The Profile Transformation method should be used to predict performance and improve on steady-state stage simulations. It can be used to capture the strong interactions between components.

The Profile Transformation method can be used for single-stage or multistage machines for all flow physics including liquids and gases, at any range of Mach number.

The Profile Transformation method can be used on small to moderate pitch-ratio configurations. There is no formal limit on the pitch ratio for the Profile Transformation method, but the model error grows proportionally with the pitch ratio between components. For large pitch-ratio modeling, the error can be minimized by adding more than one blade passage per row to reduce the pitch ratio of the ensemble.

The Profile Transformation method can also be mixed freely with stage interfaces, as well as with the Time Transformation method, making it a highly useful and flexible approximation.

The Time Transformation method should be used to predict both performance and blade passing frequency.

For small to moderate pitch ratios (0.75-1.4), usually one blade passage per row is needed. However, this pitch-ratio range can be substantially reduced for a very low rotation machine. If stability of the method is reached, then adding a second blade passage may be necessary to regain stability.

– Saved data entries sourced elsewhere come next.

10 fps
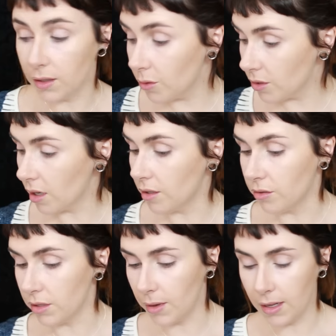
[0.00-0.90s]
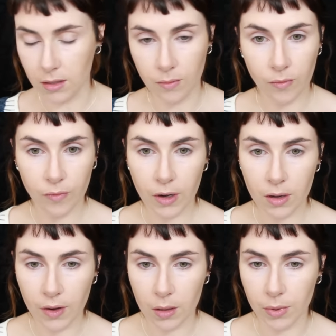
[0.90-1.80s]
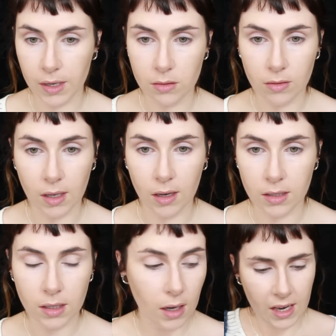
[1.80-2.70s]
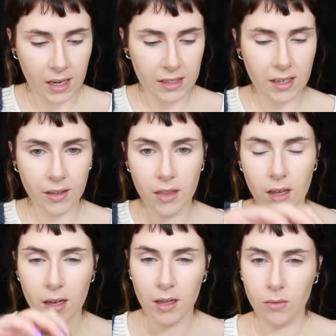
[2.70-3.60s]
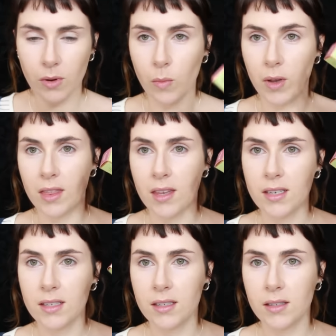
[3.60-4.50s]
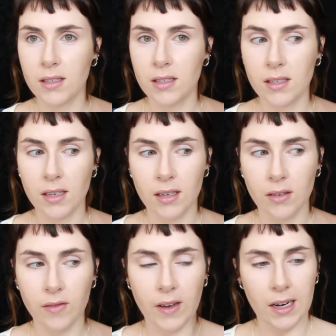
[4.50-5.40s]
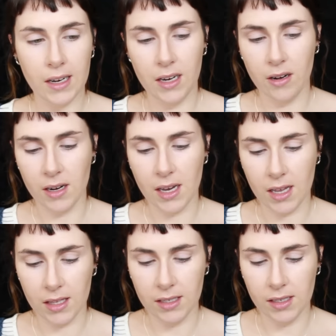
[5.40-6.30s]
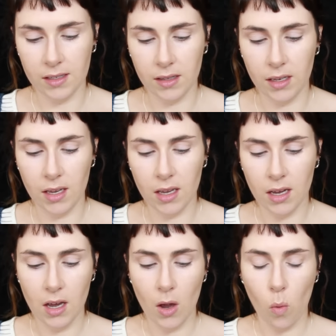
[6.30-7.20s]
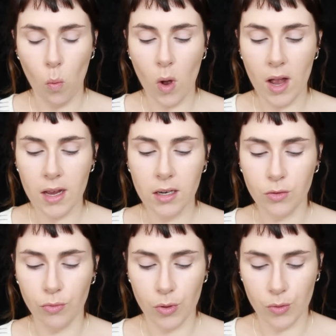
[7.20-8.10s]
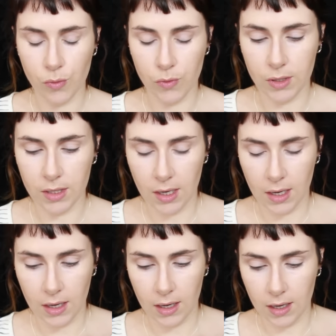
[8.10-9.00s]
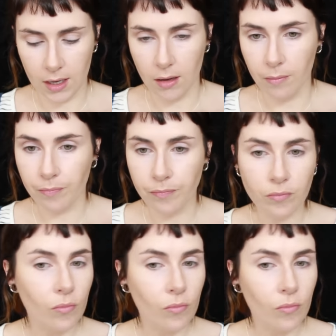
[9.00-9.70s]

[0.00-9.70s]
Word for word: as a nose contour as well, so I'm very, very impressed with that. Next, I think I'll go in with this fella here. Yeah, this is the Wild Rose. Um,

The Time Transformation method usually reaches periodically established flow regimes after just a few blade passing periods.

The Time Transformation method does not make any prior assumptions about the main frequencies involved in the simulation. However, this pitch-change method is only applicable to compressible flows.

For multistage modeling, the Time Transformation TRS interface can be combined with Profile Transformation TRS. Sometimes the accuracy provided by the Time Transformation method can impact performance predictions. For subsonic compressors, the Time Transformation method gives a more accurate resolution of the surge point, but perhaps gives a similar performance prediction as Profile Transformation and even steady-state analysis away from stall. For transonic compressors, the Time Transformation method can give an overall improvement in the accuracy of the performance map due to the strong interactions between components. This is caused by the shocks interacting between components. The choked mass flow and the surge point may both change noticeably for the Time Transformation method compared to Profile Transformation method and steady-state method.

Time Transformation TRS can be combined with stage interfaces to model multistage turbomachines.

The Fourier Transformation method is similar to the Time Transformation method however, it can be used on very large pitch ratio configurations (for example, fan inlet distortion problems or fan bypass regions where the pitch ratio between the fan blade and the downstream stator row is very large).

The Fourier Transformation method is capable of modeling both compressible and incompressible flows. For optimum computational efficiency, it is recommended that you use the Fourier Transformation method when the pitch ratio is too large to be modeled sensibly with the Time Transformation method.

The Fourier Transformation method is the best method to use for blade flutter analysis. The Fourier Transformation method allows you to specify the nodal diameter (phase shift) for fluttering blade rows.

A transient blade row simulation with the Fourier Transformation method is more efficient with respect to the reference solution when the machine has a large number of blades per row. Therefore, it may not be useful to perform transient blade row simulation with the Fourier Transformation method on turbomachines with a low blade count.

The Fourier Transformation TRS interface can be combined with stage interfaces to model multistage turbomachines but can not be combined with Profile Transformation TRS or Time Transformation TRS interfaces.